When Formula 1 boss Bernie Ecclestone mentioned a return to V8 engines that would sport 1,000bhp, the paddock shuddered and many fans weighed in on the thought of changing from the current V6 hybrid engine format.
AUTOSPORT even ran a story on why this would be bad for the sport. They made very cogent arguments as to why it would be more difficult than simply shoving one of the old V8’s onto the back of a new car. The tooling and technical details would be expensive. The teams would still have to design and produce a V8 that could handle 1,000bhp.
What we may be missing—or maybe we aren’t, I’m just being heavy-handed with my comment here—is that the comments made by Ecclestone is a call back to the way things happened in the past in order to effect change in F1.
In the old days, when Max Mosley was at the helm of the FIA, F1 would be mired in a technical format issue or stumped on a direction for the future but Max would work with his technical delegates and devise a plan for change.
Knowing that most teams would resist any change—especially those who were currently successful with the established regulations—Mosley would offer a draconian change to F1 that would have the teams and suppliers apoplectic.
This was by design as Mosley knew he had to ask for a mile in order to get what he originally wanted which was a half-mile. Ask for way more than you actually want knowing that both sides would eventually arrive somewhere in the middle. It was classic Mosley.

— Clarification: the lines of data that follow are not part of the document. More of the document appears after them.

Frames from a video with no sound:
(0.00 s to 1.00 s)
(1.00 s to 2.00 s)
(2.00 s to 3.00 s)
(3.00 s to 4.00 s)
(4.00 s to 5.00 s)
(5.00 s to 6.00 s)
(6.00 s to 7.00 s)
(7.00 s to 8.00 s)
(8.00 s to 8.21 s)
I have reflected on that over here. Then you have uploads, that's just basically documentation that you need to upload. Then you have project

Ecclestone said last week in Bahrain:
“It’s no good talking to these people. They will have to be told,”
His point could be proof that the F1 Strategy Group is not very effective as a body that determines future changes and the future direction the sport will move in. Ecclestone has always maintained that the sport needs a benevolent dictator and it had one in the Ecclestone/Mosley combination.
The point in asking for 1,000bhp V8 engines is to get the teams to move—and move they did. First to blink was Mercedes boss Toto Wolff who said:
“I think there are pretty easy ways to increase the horsepower – this is increasing fuel flow,” said Wolff. “Then it’s a question: what do you want to market? Does it make a big difference between having 950bhp and 1000bhp?

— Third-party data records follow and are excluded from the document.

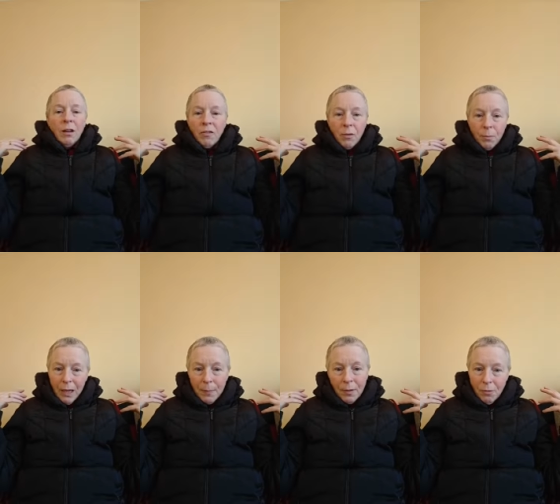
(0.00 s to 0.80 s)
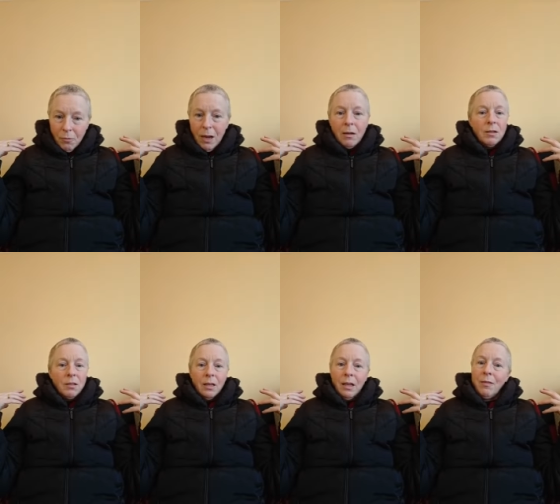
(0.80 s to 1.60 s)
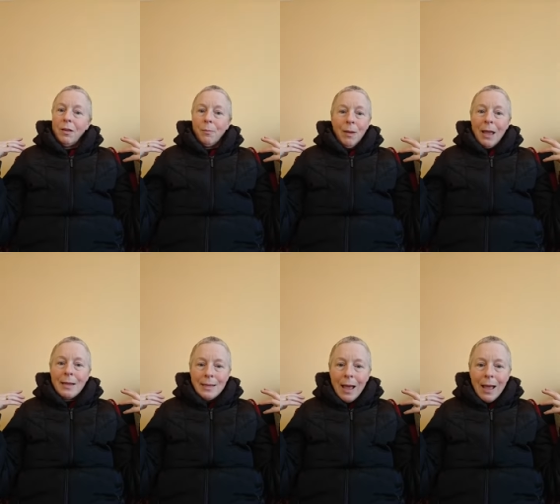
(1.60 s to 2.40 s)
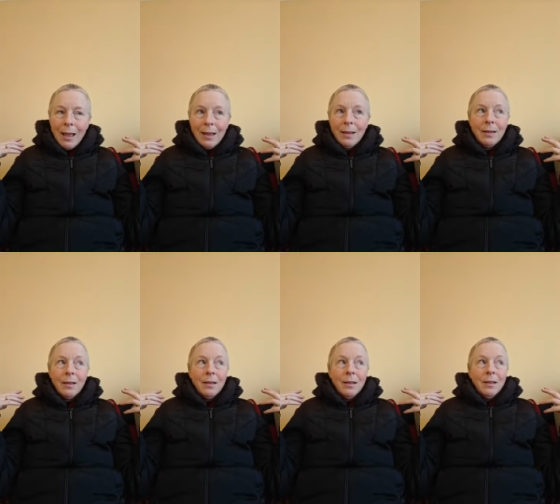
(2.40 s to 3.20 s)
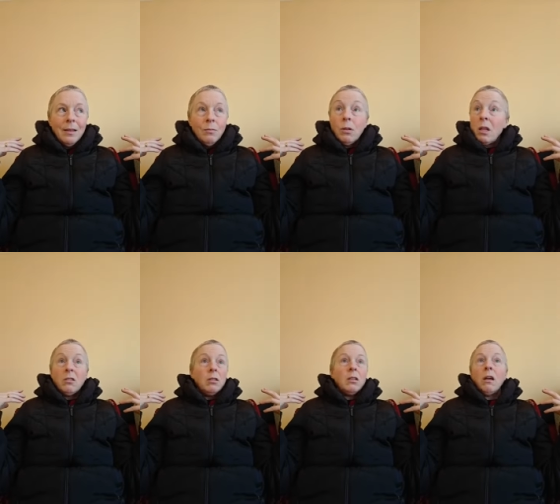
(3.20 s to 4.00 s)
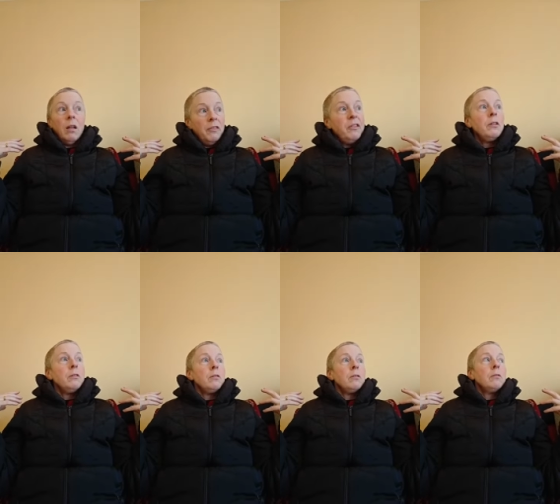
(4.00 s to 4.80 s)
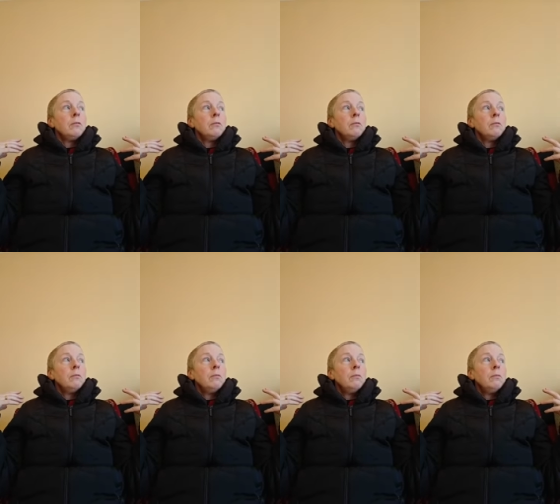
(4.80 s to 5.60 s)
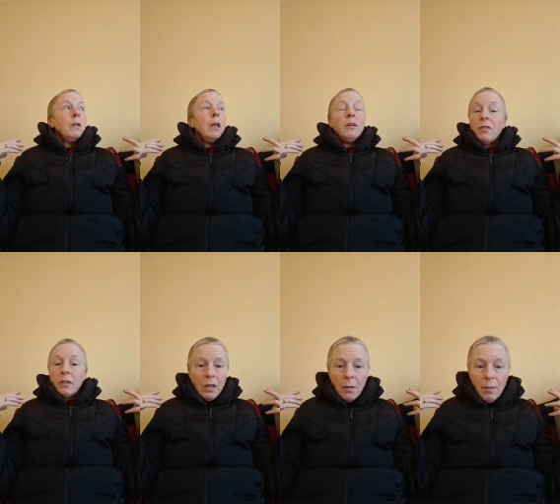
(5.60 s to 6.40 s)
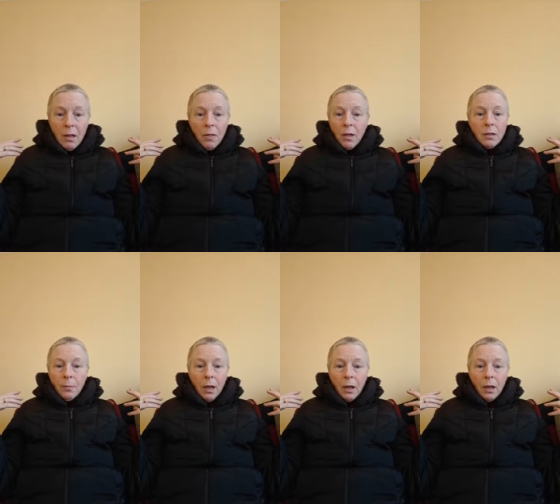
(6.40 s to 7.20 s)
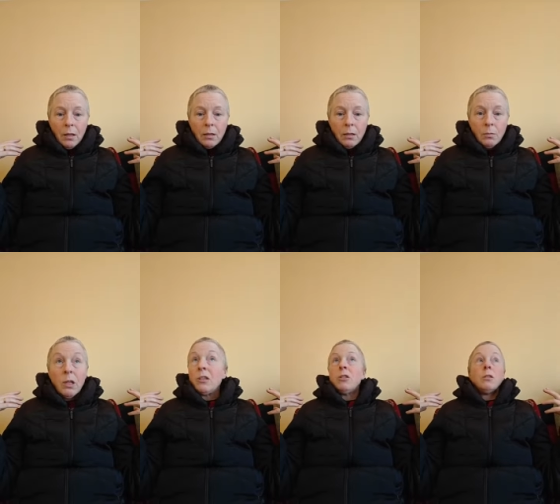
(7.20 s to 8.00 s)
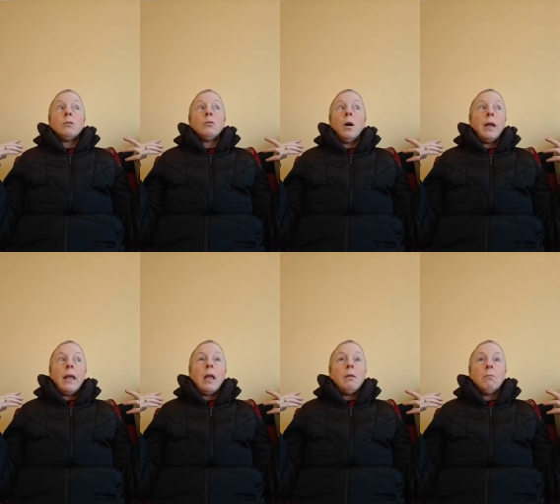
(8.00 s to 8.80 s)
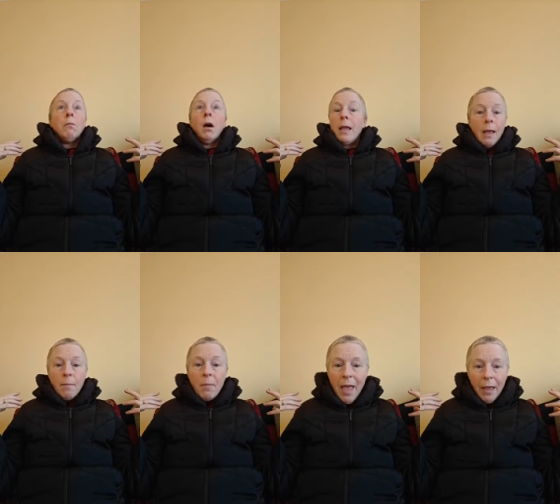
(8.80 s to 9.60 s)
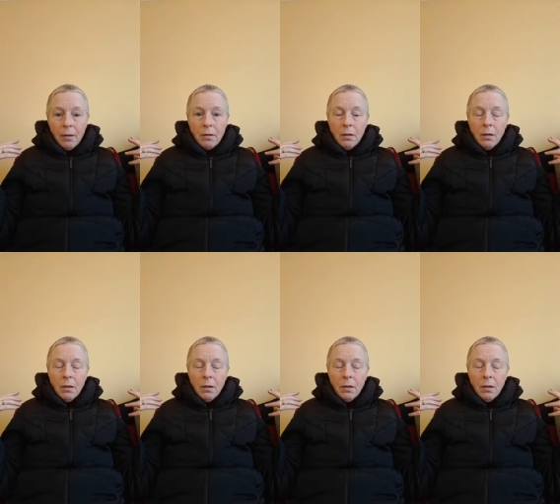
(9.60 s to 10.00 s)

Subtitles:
And if the people around us are having a bad day, well, that's just how life is. And if they're saying bad things about us, well, that's just who I am. I am that.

“If you want to increase the fuel flow by 10kg or 20kg etc an hour, then you are going to have more than 1000bhp.
“But then you need to redesign crucial components of the engine, you need to make them more reliable and that again involves a lot of development costs.
“I think we all understand we want a spectacular formula, not only on the chassis side but also the power-unit side.”
Ecclestone gets the plot…he always has regardless of what his detractors have been saying via social media. He understands the cash flow and the process. If you were under the impression he is out of touch or doesn’t “get it”, you are seriously underestimating his intelligence. He “get’s it” but he’s also working in a sport that is owned by multiple entities and the days of the iron fist of Ecclestone in the velvet glove of Mosley are long gone.
By telling the sport that it will be returning to V8’s, Ecclestone has now forced a dialog that will most likely end up as a 900-1,000bhp V6 turbo with some hybrid components—an evolution of the current format that brings sound and performance back to the sport.
Ecclestone knows F1 needs to change and he also knows that these new engines, regardless of how expensive they are to build, must be affordable to smaller teams. He understands that the pendulum has swung too far toward being all about the tech and losing the plot of entertaining racing:
“F1 isn’t just technology, but enjoyment too,” Ecclestone said. “We need to think about who buys a ticket, goes in the grandstands and wants to see a great sporting spectacle.
“It’s money doing the rounds: the public pays for tickets, the organisers cash in and pay us, who then forward the money to the teams together with TV rights.
“But if TV audiences shrink and the public at GPs do too, then it becomes a problem.”
The fact is, Ecclestone is pulling a Mosley on the teams and placing markers down in order to get them to do something and move off of dead center with a format that is leaving the sport in complete disarray. Sure, no teams wants to simply return to where they came from but simply staying the course with the current format is a sure way of killing it and Ecclestone knows the series has to change and change quickly.
Time will tell but my hunch will be a new format for 2017 based on a V6 turbo with 1,000bhp and KERS. The MGU-H component and ERS is a very expensive element and while it is a technological marvel, most F1 fans are completely unaware of the technology and in some ways, if you can’t see it or hear it, then what’s the point?
Road relevancy? Whatever. F1 is not simply a testing lab or track for car companies. It is a racing series first and a manufacturers involvement may become a proving ground for its tech but it can’t be the prime mover. Racing must come first, road car relevancy second. Besides, if you really want road relevancy, then enter the WEC.